La Consob statunitense ossia la SEC (Securities and Exchange Commission), come riportato Domenica 5 giugno sul quotidiano Sole 24Ore, ha avviato a maggio un periodo di consultazione per ricevere commenti pubblici nell’ottica di finalizzare la stretta normativa contro il rischio che gli investimenti green vengano tratti in inganno da fondi che rivendicano patenti ambientale, di responsabilità sociale e governance senza averle conquistate.
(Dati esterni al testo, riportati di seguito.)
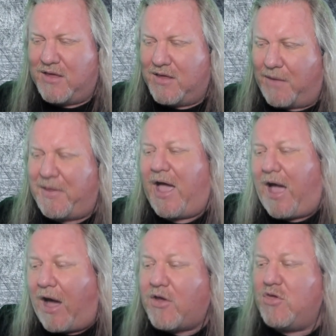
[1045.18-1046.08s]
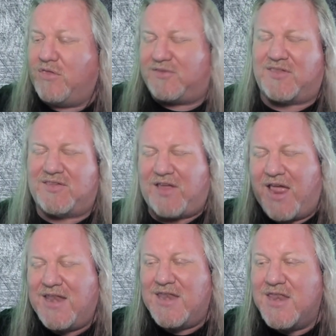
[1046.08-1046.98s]
I mean, how can you listen to this
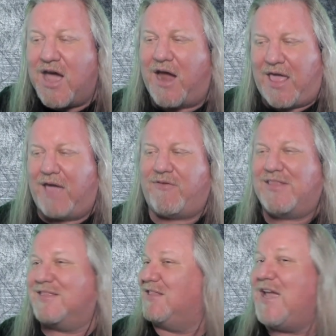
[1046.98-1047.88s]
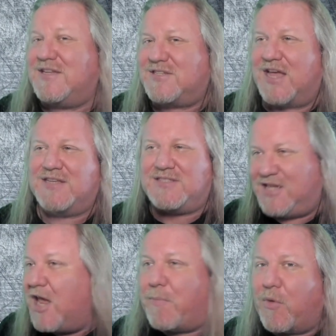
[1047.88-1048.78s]
and not have at least a
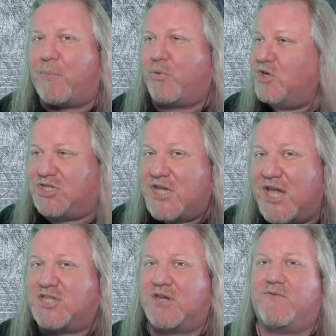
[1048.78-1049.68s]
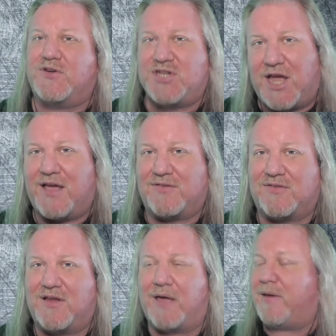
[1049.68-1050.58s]
deeper appreciation for
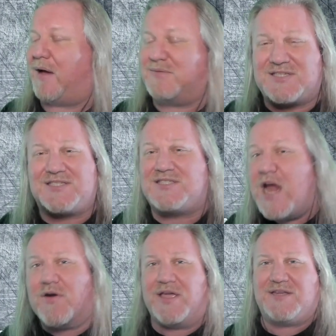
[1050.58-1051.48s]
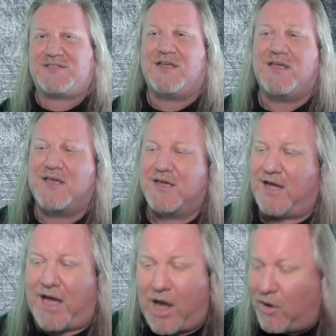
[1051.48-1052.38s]
jazz? I mean, I'm serious.
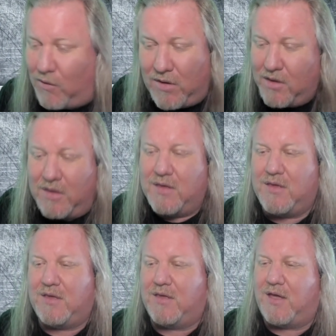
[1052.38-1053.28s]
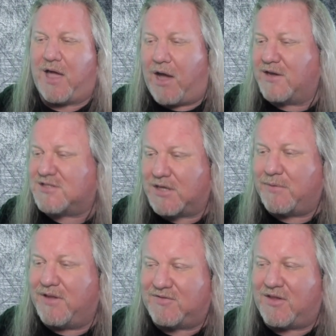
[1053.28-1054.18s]
How? How can
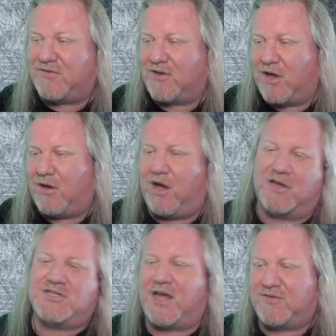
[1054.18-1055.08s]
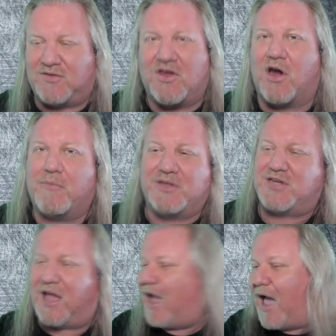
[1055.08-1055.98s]
someone listen to this and go, oh, jazz is garbage?
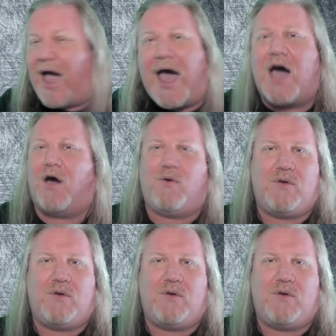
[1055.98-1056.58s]
How?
Si parte dalla cosidetta Names Rule, ossia la carta d’identità dei fondi che già prescrive in generale l’80% degli asset nella classe di titoli indicata dal nome del veicolo d’investimento. Adesso quella formula 80/20 viene estesa a chi vuole definirsi fondo socio-ambientale. Chi suggerisce insomma fin dal nome una connotazione incentrata su preoccupazioni sociali, ambientali e di governance è tenuto ad avere tassativamente almeno quattro quinti del valore degli asset pertinenti alla definizione. Un significativo tentativo al dilagare del fenomeno del greenwashing che sta contaminando anche la finanza sostenibile.

A tale riforma sono già arrivate le osservazioni critiche da parte delle associazioni di settore che l’hanno ritenuta un pò troppo rigida e standard e che creerebbe svantaggio agli investitori.

Il tema del greenwashing, continua a diventare sempre più diffuso e anche nel nostro Paese occorrerebbe monitorare di più questi aspetti, specialmente da parte della Consob per tutte le rendicontazioni non finanziarie che non riportano dati e informazioni veritiere.

Le fondamenta di una società che vuole essere davvero sostenibile sono quelle della compliance ambientale e della trasparenza, e del rispetto del principio del DNSH.